Data records:
⟨
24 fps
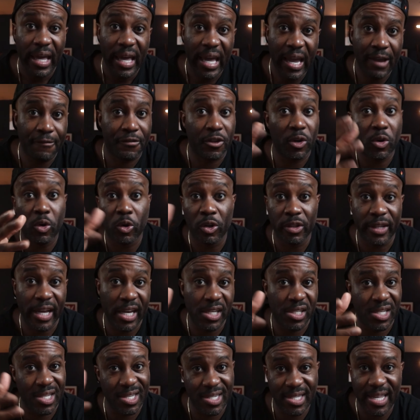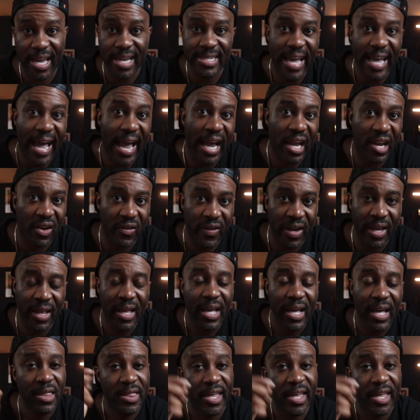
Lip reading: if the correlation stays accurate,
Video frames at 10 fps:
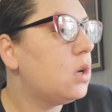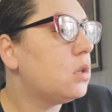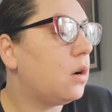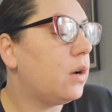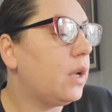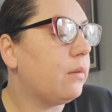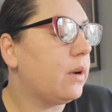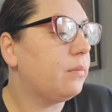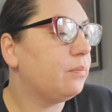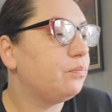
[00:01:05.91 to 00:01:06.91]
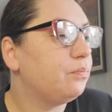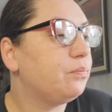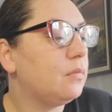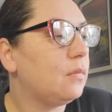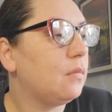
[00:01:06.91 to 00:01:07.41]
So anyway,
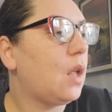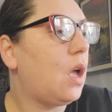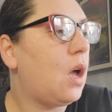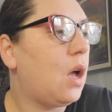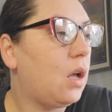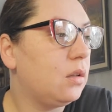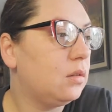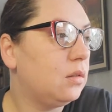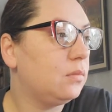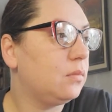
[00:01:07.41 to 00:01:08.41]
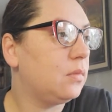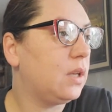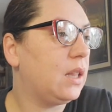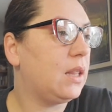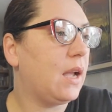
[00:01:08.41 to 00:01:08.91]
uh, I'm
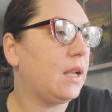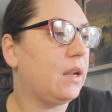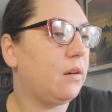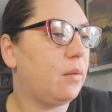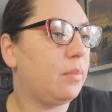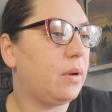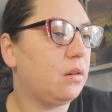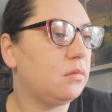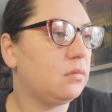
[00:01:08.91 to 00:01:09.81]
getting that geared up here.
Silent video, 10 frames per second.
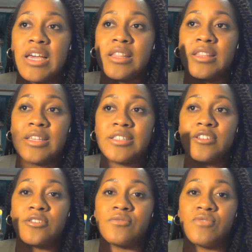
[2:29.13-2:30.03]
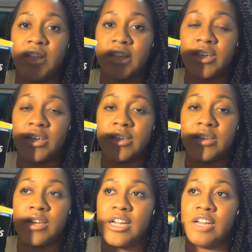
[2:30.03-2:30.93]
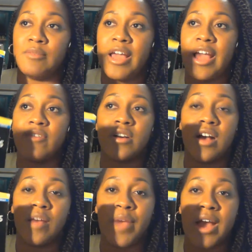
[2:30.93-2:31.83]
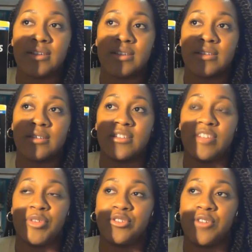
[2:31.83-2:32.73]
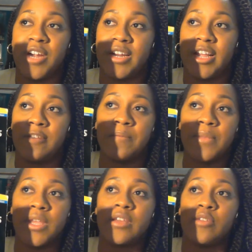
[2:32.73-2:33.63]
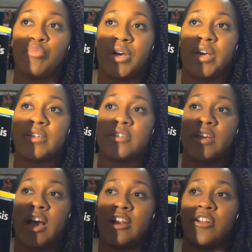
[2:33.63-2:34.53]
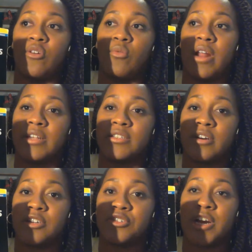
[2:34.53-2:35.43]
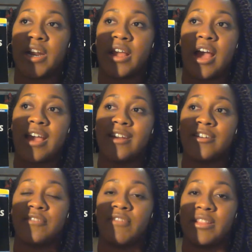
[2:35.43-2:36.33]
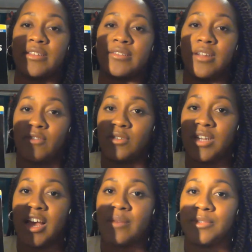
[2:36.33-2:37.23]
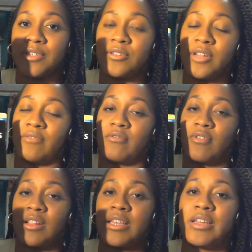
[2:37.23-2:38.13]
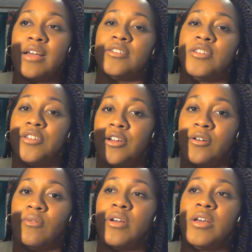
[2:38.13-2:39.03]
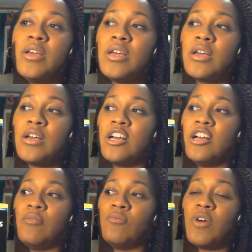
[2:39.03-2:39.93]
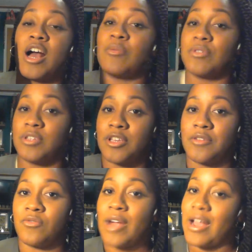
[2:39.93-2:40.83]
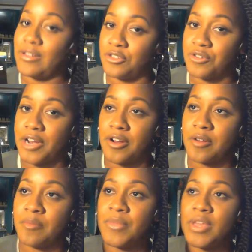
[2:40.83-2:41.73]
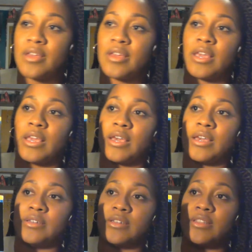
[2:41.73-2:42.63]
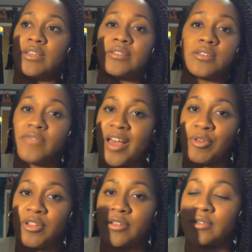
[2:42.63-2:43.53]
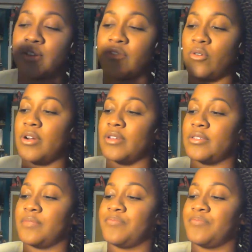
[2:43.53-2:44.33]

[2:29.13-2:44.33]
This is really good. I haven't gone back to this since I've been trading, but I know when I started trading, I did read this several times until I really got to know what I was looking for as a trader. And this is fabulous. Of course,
⟩
Omit the images and transcribe all of the records above word for word.

24 fps
Lip reading: if the correlation stays accurate,
Video frames at 10 fps:
[00:01:05.91 to 00:01:06.91]
[00:01:06.91 to 00:01:07.41]
So anyway,
[00:01:07.41 to 00:01:08.41]
[00:01:08.41 to 00:01:08.91]
uh, I'm
[00:01:08.91 to 00:01:09.81]
getting that geared up here.
Silent video, 10 frames per second.
[2:29.13-2:30.03]
[2:30.03-2:30.93]
[2:30.93-2:31.83]
[2:31.83-2:32.73]
[2:32.73-2:33.63]
[2:33.63-2:34.53]
[2:34.53-2:35.43]
[2:35.43-2:36.33]
[2:36.33-2:37.23]
[2:37.23-2:38.13]
[2:38.13-2:39.03]
[2:39.03-2:39.93]
[2:39.93-2:40.83]
[2:40.83-2:41.73]
[2:41.73-2:42.63]
[2:42.63-2:43.53]
[2:43.53-2:44.33]

[2:29.13-2:44.33]
This is really good. I haven't gone back to this since I've been trading, but I know when I started trading, I did read this several times until I really got to know what I was looking for as a trader. And this is fabulous. Of course,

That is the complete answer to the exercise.